The Wikimedia Foundation is trying to help. It recently set aside $250,000 for an initiative to increase its sites' gender diversity, called the Inspire Campaign. In March, the campaign generated 266 ideas from individuals and groups around the world, and the foundation must now determine which proposals will receive funding, Bouterse said.

In the last year, too, a significant portion of grants awarded by the Wikimedia Foundation went to organizations in the "Global South" -- including Africa, Latin America, Asia and the Middle East -- with plans to improve Wikipedia. The foundation also helped pay for Art+Feminism’s 2015 edit-a-thon and the cost of building a website this year. For smaller events, the foundation or its local chapters might chip in for food and drinks.

But even with all the efforts going to organize edit-a-thon events, several people told HuffPost that awareness and training might not be enough to fix Wikipedia’s woes.

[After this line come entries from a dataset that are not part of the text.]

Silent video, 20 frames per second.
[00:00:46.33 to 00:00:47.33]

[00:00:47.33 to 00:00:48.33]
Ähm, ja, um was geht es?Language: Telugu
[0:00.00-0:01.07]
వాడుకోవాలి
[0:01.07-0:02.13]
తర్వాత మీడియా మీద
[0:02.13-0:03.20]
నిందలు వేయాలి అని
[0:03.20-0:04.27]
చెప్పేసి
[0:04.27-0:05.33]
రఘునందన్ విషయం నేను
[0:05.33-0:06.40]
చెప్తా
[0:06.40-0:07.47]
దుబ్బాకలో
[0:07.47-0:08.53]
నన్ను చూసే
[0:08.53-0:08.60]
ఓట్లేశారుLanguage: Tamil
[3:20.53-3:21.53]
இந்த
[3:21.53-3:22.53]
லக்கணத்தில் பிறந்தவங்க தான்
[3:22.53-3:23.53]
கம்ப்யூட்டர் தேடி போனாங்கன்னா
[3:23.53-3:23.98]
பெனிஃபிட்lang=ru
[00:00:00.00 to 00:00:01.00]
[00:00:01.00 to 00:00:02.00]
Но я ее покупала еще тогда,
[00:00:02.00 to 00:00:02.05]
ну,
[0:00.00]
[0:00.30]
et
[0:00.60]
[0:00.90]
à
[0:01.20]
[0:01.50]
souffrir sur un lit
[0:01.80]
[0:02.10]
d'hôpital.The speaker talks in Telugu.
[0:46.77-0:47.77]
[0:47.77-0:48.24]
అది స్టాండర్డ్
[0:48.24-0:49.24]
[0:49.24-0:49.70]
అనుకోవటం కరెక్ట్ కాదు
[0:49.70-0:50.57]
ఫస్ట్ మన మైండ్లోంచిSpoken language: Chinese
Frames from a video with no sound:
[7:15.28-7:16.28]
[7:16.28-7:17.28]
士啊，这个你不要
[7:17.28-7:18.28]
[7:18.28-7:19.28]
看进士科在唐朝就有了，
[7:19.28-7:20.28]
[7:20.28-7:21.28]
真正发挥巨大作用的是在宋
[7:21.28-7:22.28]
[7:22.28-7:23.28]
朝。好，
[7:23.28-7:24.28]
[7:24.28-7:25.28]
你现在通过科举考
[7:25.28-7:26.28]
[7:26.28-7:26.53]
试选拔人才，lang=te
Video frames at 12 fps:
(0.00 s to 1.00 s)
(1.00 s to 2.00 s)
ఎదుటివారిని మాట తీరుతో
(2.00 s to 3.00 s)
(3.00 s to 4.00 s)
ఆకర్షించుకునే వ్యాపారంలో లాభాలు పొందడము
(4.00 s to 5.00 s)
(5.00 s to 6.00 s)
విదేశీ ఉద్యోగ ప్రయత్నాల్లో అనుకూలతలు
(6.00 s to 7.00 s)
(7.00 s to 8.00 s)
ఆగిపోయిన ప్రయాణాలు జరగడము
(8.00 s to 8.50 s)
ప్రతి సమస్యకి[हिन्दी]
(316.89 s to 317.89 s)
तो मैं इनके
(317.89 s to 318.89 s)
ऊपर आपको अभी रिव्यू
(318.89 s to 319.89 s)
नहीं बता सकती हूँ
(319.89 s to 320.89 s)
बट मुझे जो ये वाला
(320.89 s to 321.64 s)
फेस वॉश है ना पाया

“No one event is going to change the plight of Wikipedia,” said Maia Weinstock, who has organized edit-a-thons for several years on Ada Lovelace Day, named in honor of the pioneering 19th-century computer scientist.

Unfortunately, the new participants don't tend to remain active Wikipedia editors. When active Wikipedians checked the records of those who had previously attended an edit-a-thon event -- every participant creates a unique username, so an individual’s edits are easy to find -- Weinstock said they found that not too many were still working to improve the site months afterward.

Beyond the time commitment, Stierch believes Wikipedia's dude culture may be turning off the edit-a-thon participants. Edits are typically discussed on what are called “talk pages," where editors chat about changes to a page -- or intensely debate them, as in the case of Gamergate-related pages. Nerdy white guys aren't always warm and nurturing. Comments on talk pages can be very blunt.

“When you have a male-dominated space, customer service isn't always a number one priority,” Stierch said. In response, she helped create a small corner of Wikipedia for friendly discussion and teaching called the Teahouse.

Siân Evans, one of the Art+Feminism organizers, would also like to see the Wikimedia Foundation conduct more research on how gender, race and other factors “dictate the sociopolitical reality of Wikipedia edits.”

“I think they're thinking about that more critically as they grow as an organization,” Evans said.